Is Unfortunate Accident [Y] Necessarily Evidence That God Does Not Want Humankind to Engage in Activity [X]? Why I Doubt It
By Ken K. Gourdin
In response to the contention that space exploration disasters which, tragically, have led to loss of life are evidence that God does not want men to explore the cosmos, I responded:
God, per se, didn’t have anything to do with the Challenger disaster (or with the Columbia disaster, for that matter). Broadly speaking, those disasters happened because both craft were made by humans, anything made by humans is, by nature and by definition, flawed, and such flaws pose a risk that what happened in each case would happen.
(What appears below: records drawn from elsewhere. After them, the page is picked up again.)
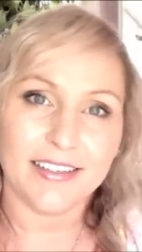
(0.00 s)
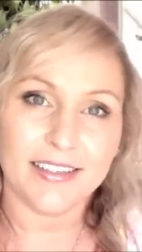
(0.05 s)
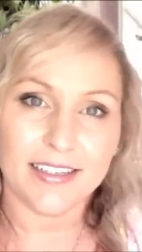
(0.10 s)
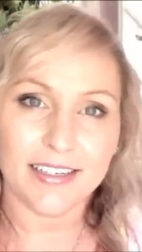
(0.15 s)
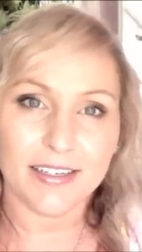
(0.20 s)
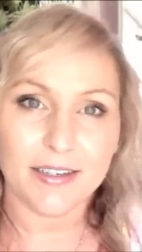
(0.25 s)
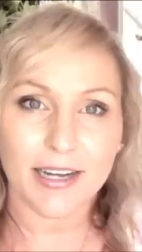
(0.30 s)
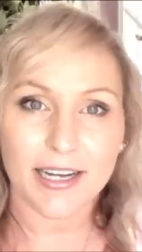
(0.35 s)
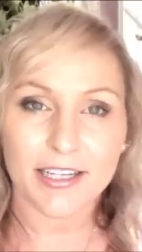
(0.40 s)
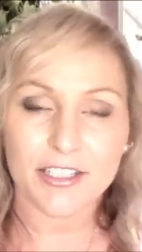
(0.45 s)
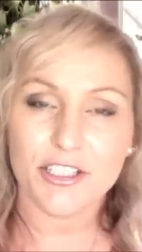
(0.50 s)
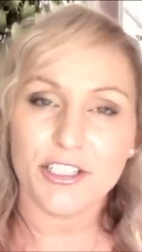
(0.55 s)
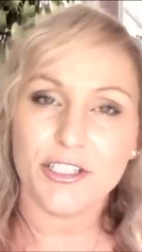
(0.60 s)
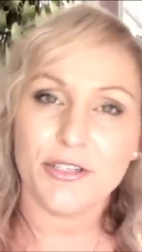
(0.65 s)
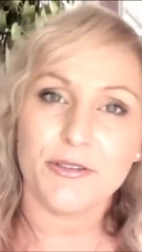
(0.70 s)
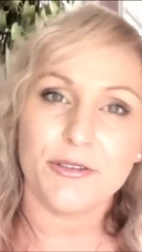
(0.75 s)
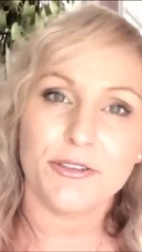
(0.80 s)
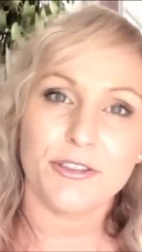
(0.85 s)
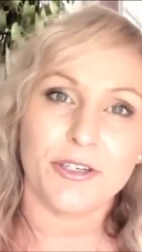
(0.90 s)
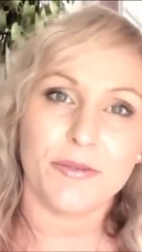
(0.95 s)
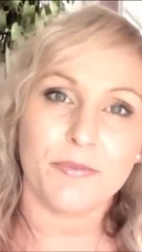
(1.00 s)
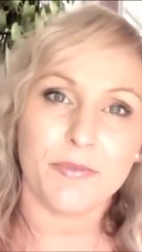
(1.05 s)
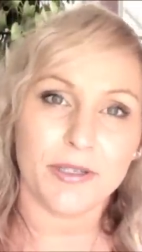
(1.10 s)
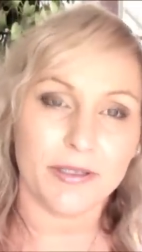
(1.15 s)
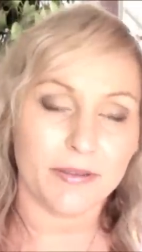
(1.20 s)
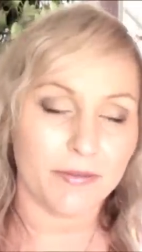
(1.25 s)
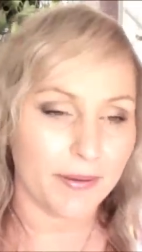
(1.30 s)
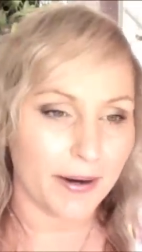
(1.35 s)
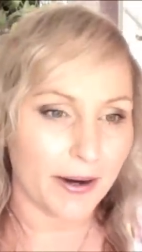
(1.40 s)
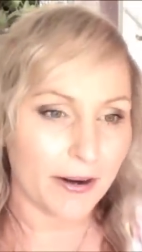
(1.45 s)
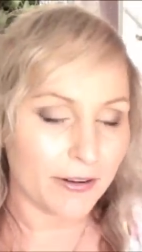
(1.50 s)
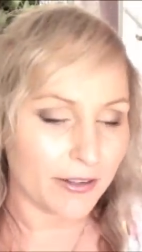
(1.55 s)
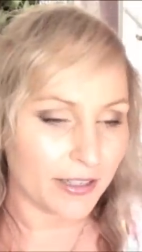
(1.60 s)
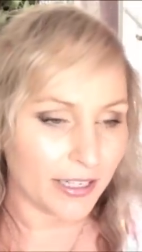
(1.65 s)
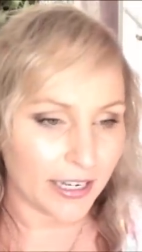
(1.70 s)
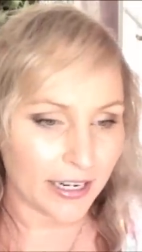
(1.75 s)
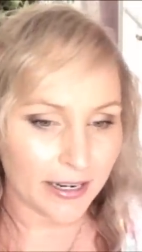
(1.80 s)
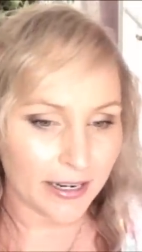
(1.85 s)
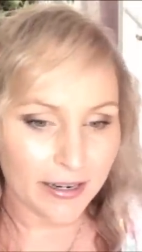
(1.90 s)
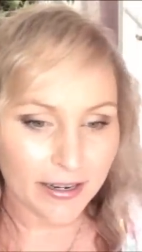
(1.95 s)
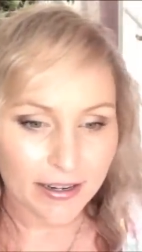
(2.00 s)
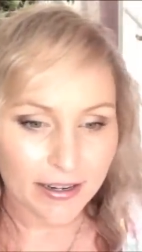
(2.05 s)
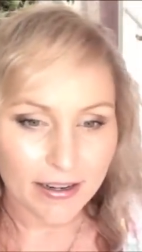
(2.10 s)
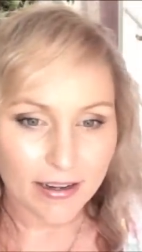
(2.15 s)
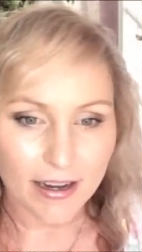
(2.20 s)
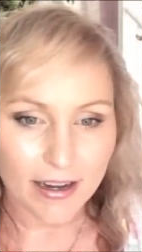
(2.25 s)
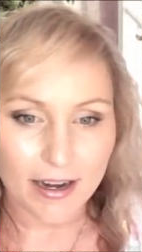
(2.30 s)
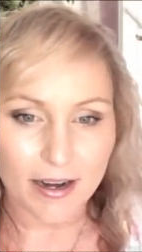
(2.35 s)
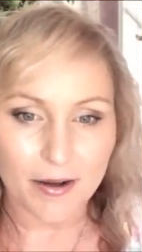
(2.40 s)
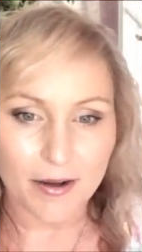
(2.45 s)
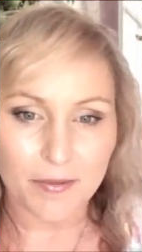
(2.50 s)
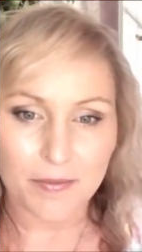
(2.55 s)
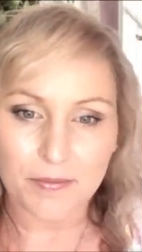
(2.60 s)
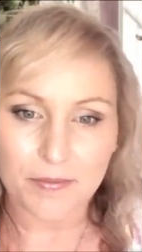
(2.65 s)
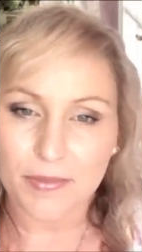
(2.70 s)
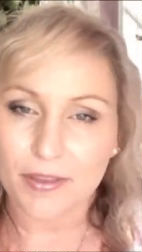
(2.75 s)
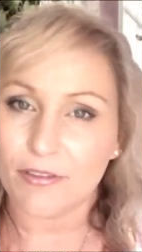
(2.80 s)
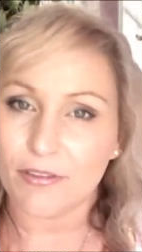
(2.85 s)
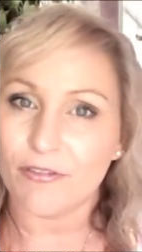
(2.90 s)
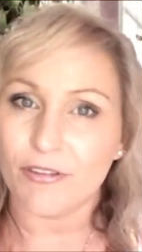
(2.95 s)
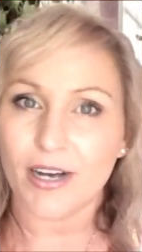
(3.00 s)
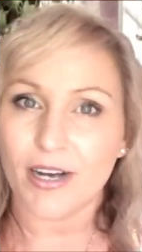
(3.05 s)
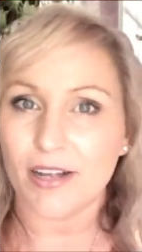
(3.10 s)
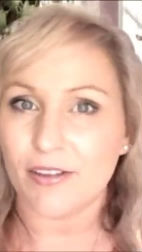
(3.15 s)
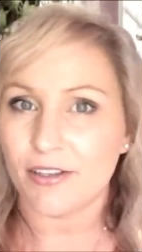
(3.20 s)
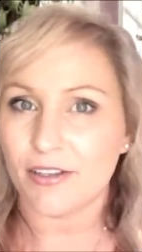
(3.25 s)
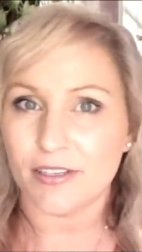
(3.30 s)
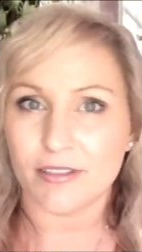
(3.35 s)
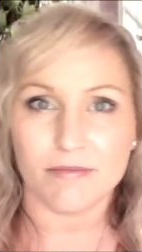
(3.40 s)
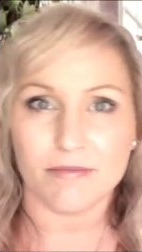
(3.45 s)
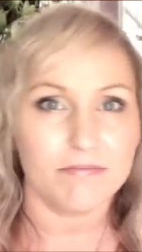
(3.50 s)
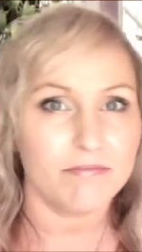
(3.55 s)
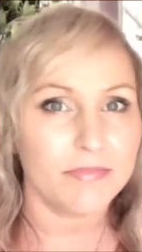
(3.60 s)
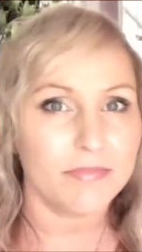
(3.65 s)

had children, but apparently um, the father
The only remedy to such problems is to build better craft which will not succumb to the flaws to which Challenger and Columbia succumbed, and to pay due attention to problems which start small … before they become bigger problems later on so that, hopefully, they can be remedied before those who use the craft pay the ultimate mortal price for doing so.
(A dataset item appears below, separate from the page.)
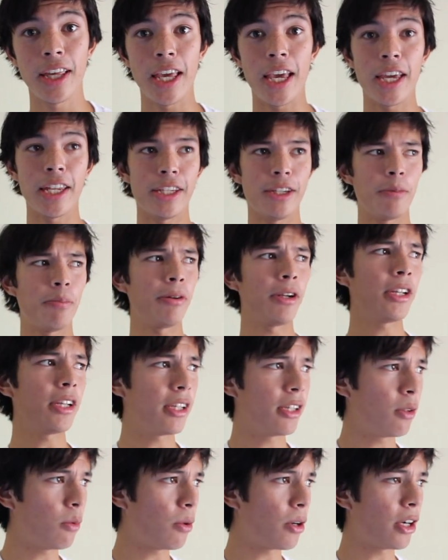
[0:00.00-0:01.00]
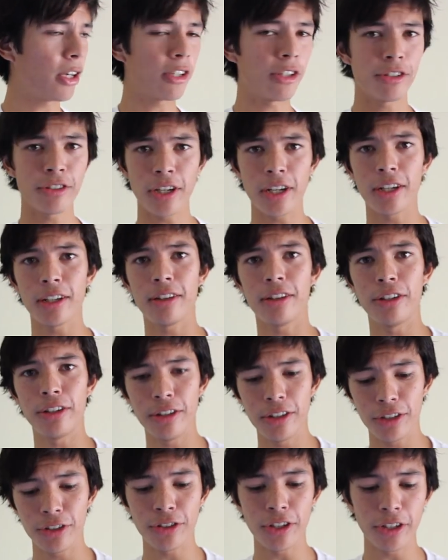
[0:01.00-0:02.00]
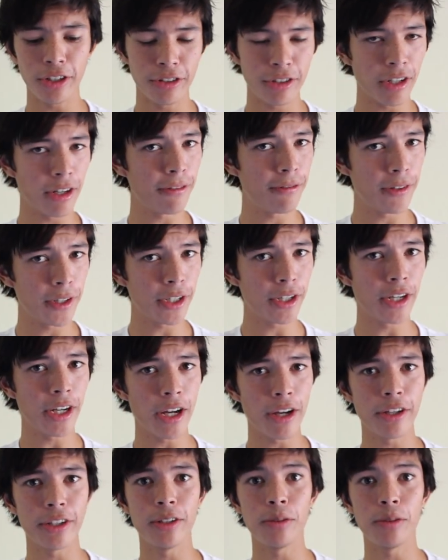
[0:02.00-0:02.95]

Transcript: and you're putting in the work, you're trying to learn the trick, you're trying to figure it out,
This is true of many such human activities. In the foregoing example, any number of such activities could replace space exploration. For that matter, life, itself, inherently involves risk. One need not necessarily seek out risk in order to be subject to it. Even if I do not engage in inherently risky activity, I could be the unfortunate victim of an unforeseen (and unforeseeable) accident even as I simply go about my normal daily activities. Such is the nature of living in a fallen world. As I’ve said so many times, often, we cannot choose our circumstances: the only thing we can choose is our reaction to them.